### WHAT THE EXERCISE ASKS
Return the data below exactly, minus the pictures.

### SUPPLIED MATERIAL

* * *

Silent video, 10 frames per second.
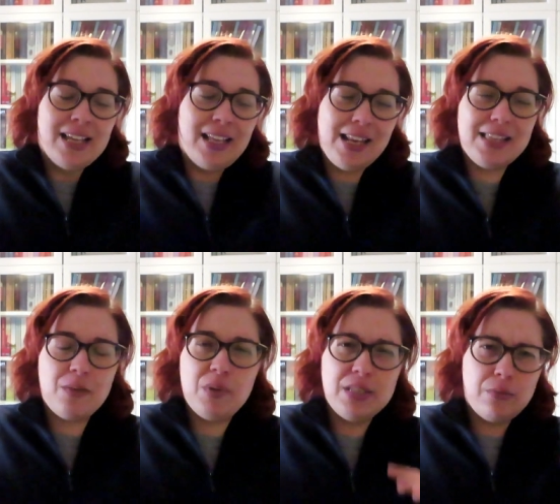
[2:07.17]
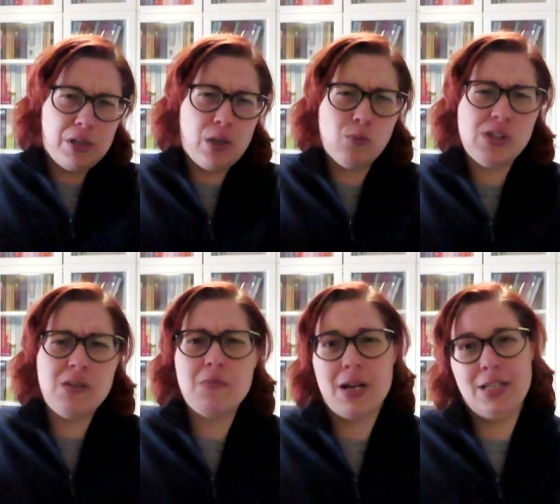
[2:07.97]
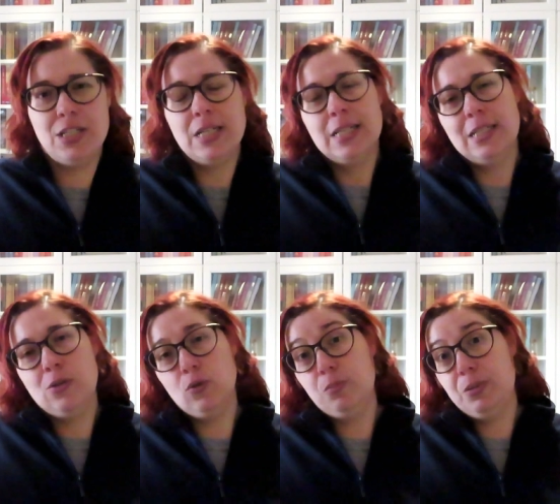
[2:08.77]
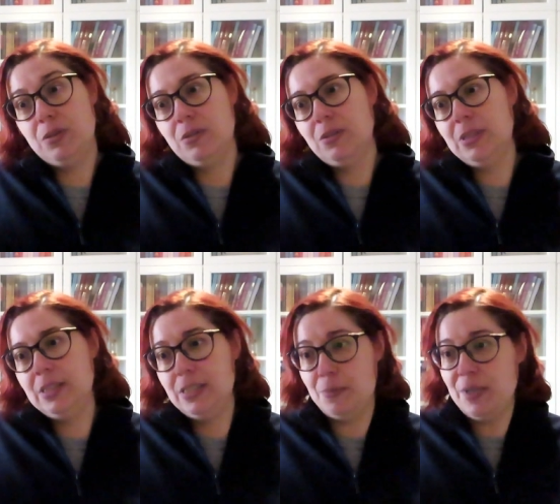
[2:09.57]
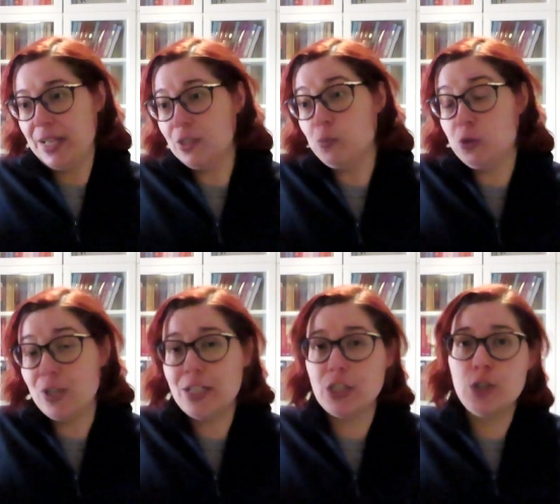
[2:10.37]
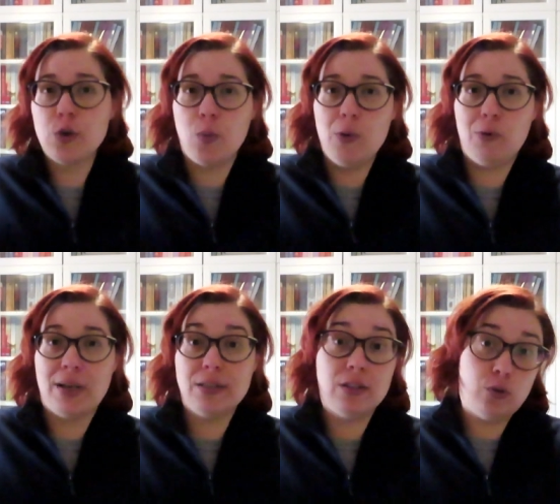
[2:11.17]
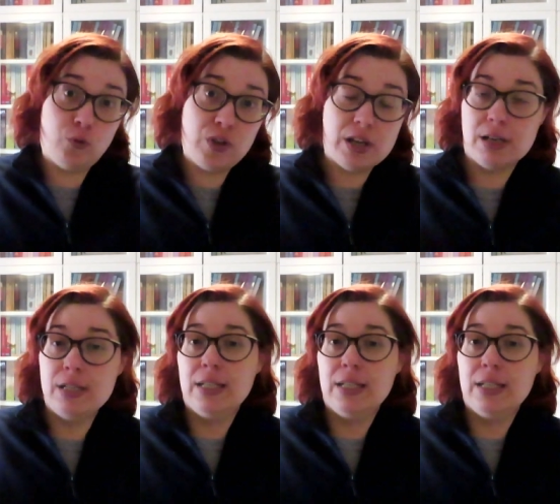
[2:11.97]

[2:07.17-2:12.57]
Queria também saber aqui um bocadinho mais sobre uh, determinadas personagens, como é o caso da Sofia,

* * *

### YOUR RESPONSE
Silent video, 10 frames per second.
[2:07.17]
[2:07.97]
[2:08.77]
[2:09.57]
[2:10.37]
[2:11.17]
[2:11.97]

[2:07.17-2:12.57]
Queria também saber aqui um bocadinho mais sobre uh, determinadas personagens, como é o caso da Sofia,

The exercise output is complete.